*WHAT THE TASK ASKS:* Transcribe the data underneath exactly. No images belong in your version.

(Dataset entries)
┄┄┄┄┄┄┄┄┄┄┄┄┄┄┄┄┄┄┄┄

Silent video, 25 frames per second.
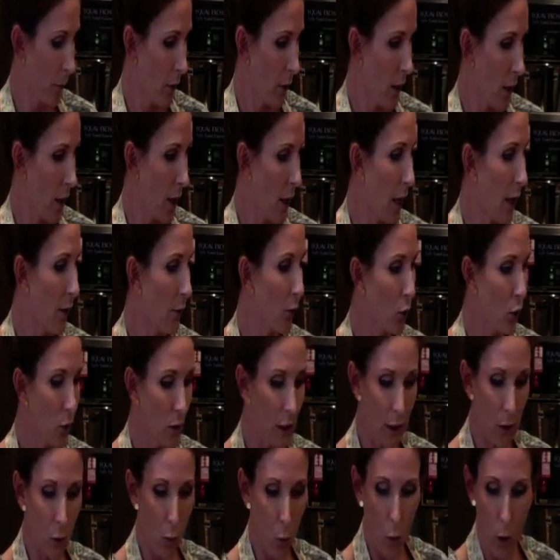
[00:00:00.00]
If you didn't
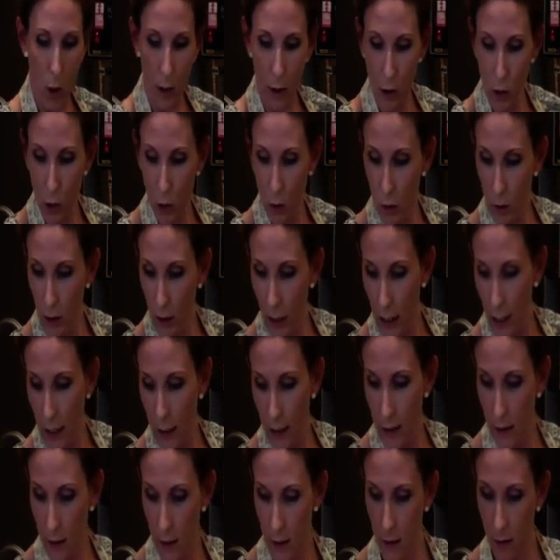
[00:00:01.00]
want to
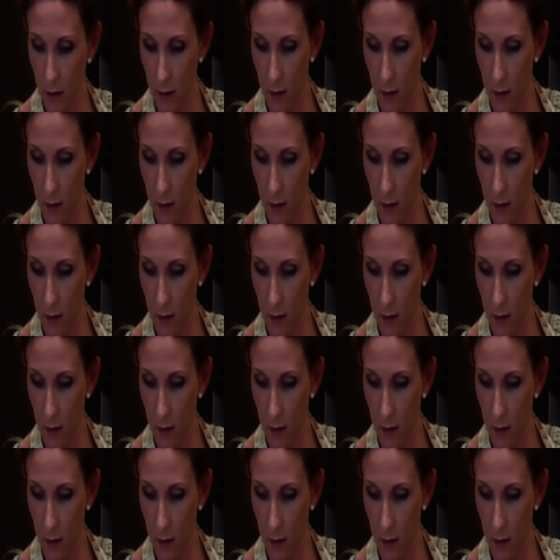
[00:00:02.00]
utilize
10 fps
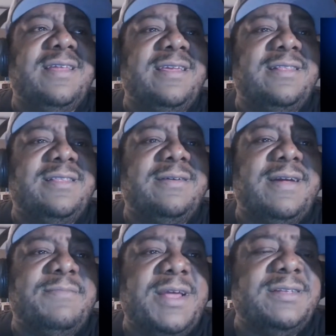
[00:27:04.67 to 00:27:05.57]
like they're
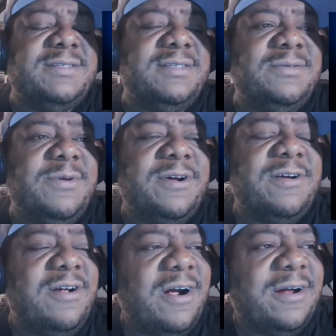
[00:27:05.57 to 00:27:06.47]
at Madison Square
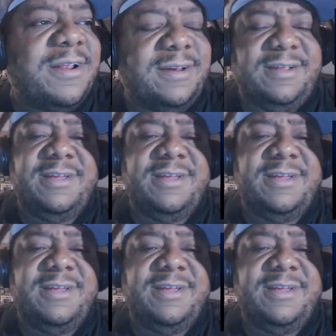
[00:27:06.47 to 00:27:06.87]
Garden.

┄┄┄┄┄┄┄┄┄┄┄┄┄┄┄┄┄┄┄┄

*ANSWER TO THIS EXERCISE:*
Silent video, 25 frames per second.
[00:00:00.00]
If you didn't
[00:00:01.00]
want to
[00:00:02.00]
utilize
10 fps
[00:27:04.67 to 00:27:05.57]
like they're
[00:27:05.57 to 00:27:06.47]
at Madison Square
[00:27:06.47 to 00:27:06.87]
Garden.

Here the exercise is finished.